Many parents bring up their children well, despite the accomplished in the last fifty years of change, it is because they themselves once grew happy;they continued to raise their children the way they were brought up themselves, but at the same time take into account the new theories and methods, and not go to extremes.When doctors have stressed the need for strict regularity feeding in general, parents generally followed these guidelines (and most children most cases this adapted), but were not afraid at the same time to withdraw from the schedule if the child is very hungry,because deep down knew that his claims are true.

When doctors began later to promote a flexible approach to the daily routine of the child, conscious parents and it did not bring to the extreme.They laid sleepy, but stubborn and unwilling to go to the child to bed, because they knew very well (mostly on his own childhood experiences) that sleep - a sleep and no theory of flexibility and variability of regulations can not cancel it.

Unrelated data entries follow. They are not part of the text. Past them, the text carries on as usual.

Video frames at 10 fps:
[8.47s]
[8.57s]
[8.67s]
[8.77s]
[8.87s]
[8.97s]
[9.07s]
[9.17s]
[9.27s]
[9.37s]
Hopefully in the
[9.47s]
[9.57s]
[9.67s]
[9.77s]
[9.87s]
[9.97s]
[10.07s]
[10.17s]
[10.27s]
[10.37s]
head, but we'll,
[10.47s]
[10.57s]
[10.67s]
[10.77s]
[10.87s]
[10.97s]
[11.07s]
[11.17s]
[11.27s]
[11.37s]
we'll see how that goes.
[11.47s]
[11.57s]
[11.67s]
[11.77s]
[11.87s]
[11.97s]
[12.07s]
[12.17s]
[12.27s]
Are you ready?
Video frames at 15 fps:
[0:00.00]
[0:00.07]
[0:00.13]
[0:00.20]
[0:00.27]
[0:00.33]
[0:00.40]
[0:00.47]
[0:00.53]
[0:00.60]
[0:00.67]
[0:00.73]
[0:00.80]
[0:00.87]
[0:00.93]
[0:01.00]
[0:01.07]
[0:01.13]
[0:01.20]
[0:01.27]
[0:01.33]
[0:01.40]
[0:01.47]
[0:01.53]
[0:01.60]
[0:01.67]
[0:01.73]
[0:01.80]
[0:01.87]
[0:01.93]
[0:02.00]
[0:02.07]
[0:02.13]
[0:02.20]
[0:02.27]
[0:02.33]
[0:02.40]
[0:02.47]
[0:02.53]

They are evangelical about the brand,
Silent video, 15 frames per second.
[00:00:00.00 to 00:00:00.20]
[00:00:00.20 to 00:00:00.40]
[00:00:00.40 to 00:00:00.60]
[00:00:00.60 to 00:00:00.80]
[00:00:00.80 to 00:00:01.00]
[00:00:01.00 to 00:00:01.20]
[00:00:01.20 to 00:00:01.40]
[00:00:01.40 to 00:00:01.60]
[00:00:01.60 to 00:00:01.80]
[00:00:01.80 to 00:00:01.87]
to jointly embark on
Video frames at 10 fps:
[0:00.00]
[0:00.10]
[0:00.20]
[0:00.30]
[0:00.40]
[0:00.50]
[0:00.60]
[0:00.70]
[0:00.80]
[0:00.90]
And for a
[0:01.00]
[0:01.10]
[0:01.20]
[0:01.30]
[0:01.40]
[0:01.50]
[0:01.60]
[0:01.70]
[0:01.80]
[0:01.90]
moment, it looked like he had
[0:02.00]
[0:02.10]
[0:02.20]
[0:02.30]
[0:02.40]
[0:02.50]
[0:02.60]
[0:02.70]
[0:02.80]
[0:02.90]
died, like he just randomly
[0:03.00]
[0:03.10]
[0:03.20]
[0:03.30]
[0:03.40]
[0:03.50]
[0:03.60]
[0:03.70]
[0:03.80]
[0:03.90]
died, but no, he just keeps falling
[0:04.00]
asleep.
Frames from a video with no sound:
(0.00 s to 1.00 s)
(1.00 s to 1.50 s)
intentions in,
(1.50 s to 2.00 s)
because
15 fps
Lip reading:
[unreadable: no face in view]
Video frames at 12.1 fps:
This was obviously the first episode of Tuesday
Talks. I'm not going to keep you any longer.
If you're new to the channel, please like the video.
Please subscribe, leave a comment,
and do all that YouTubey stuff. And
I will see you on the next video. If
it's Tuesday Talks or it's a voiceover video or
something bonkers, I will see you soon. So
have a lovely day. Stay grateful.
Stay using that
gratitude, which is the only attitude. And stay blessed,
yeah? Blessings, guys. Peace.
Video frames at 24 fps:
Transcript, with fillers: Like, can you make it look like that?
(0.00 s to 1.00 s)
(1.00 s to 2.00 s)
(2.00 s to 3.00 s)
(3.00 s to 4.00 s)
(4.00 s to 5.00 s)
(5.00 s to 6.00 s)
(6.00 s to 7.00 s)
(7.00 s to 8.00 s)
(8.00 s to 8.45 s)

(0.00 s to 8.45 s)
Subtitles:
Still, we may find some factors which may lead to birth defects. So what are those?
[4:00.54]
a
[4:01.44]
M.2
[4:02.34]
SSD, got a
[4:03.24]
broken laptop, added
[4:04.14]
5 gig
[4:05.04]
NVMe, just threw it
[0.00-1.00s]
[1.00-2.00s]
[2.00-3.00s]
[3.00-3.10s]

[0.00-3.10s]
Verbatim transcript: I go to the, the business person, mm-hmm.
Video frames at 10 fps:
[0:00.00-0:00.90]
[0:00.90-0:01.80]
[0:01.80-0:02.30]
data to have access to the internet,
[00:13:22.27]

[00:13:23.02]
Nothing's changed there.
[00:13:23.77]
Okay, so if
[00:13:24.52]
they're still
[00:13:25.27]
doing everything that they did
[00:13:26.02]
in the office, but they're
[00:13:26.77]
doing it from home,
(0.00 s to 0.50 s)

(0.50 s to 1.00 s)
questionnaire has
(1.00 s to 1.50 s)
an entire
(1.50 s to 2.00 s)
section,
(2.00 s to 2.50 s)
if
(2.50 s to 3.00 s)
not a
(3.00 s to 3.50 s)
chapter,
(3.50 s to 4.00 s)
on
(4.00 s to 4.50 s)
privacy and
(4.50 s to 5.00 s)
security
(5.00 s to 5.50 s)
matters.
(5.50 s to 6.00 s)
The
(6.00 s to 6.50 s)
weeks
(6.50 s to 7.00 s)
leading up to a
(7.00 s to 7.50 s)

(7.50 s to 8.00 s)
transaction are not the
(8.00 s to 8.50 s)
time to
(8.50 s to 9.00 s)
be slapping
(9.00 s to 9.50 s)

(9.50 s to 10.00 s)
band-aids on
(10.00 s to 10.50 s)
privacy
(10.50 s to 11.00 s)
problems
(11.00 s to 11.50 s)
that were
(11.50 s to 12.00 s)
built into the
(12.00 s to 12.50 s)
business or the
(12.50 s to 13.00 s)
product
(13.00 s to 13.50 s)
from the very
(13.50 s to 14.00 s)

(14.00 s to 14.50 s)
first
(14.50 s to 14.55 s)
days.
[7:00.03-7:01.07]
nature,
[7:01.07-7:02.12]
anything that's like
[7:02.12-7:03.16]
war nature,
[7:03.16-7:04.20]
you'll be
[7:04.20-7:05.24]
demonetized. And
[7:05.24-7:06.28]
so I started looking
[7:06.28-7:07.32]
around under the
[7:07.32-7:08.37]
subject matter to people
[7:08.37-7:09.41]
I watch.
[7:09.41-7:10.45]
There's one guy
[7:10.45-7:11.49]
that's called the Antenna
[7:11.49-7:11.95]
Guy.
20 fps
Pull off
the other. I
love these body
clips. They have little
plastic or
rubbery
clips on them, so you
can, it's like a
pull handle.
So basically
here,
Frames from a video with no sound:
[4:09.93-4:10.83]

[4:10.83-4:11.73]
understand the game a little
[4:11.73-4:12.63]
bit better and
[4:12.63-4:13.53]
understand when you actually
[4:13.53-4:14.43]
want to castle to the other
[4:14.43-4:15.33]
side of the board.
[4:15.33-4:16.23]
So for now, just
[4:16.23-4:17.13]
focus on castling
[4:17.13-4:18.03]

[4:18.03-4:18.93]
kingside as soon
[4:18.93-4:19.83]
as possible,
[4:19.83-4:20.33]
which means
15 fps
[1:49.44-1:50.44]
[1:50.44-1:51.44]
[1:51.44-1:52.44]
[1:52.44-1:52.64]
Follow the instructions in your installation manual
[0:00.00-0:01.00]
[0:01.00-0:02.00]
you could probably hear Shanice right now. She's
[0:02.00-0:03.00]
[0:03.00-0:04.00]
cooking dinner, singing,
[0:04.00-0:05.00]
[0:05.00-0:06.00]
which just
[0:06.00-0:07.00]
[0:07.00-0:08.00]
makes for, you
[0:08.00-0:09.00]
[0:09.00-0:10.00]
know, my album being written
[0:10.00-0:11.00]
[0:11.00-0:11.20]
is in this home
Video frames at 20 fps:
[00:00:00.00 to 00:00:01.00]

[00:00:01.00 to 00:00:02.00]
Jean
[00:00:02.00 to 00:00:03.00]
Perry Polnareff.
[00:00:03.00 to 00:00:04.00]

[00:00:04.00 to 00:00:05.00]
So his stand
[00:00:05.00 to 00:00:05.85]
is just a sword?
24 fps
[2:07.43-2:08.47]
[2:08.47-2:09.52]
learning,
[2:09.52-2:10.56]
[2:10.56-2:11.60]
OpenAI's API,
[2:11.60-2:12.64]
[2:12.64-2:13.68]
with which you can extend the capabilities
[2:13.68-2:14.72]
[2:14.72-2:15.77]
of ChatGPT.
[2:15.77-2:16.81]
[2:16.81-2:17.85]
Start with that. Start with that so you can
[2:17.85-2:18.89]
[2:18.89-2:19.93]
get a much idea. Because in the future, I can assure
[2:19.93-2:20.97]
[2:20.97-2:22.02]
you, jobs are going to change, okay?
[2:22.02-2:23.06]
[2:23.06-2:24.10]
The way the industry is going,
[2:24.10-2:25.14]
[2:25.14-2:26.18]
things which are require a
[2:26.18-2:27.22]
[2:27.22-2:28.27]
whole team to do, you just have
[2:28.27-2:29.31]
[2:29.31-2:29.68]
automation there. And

parents entangled in new theories, there are basically two kinds.Firstly, those who have grown unsure of themselves and in their ability to think clearly.If you do not trust yourself, willy-nilly, you will rely on the opinion of someone else.The second group consists of parents, who believe that they were brought up very strictly.They remember how indignant with their parents at times, and do not want their children to also treat them.But to achieve this it is very difficult.If you want to raise their children the way you raised, you just follow the existing pattern.You know what the obedient and polite want to see their children.You do not need to invent anything.But if you want to educate them not as themselves were brought up, such as softer or less arbitrarily, before you do not have to follow the sample.If the situation gets out of control - for example, the child begins to abuse your indulgence and gentleness - you find it difficult to correct the situation.Are you angry with the child, but the more you get angry, the more you have a feeling of guilt: you are afraid that stand on the same path, which is so eager to avoid.

Of course, I exaggerate.We all, as young parents, partly agree, partly disagree with the way we were brought up.The point is the degree of agreement or disagreement.Most find a compromise, which they more or less satisfied.I'm exaggerating in order to underline the difficulties faced by some parents.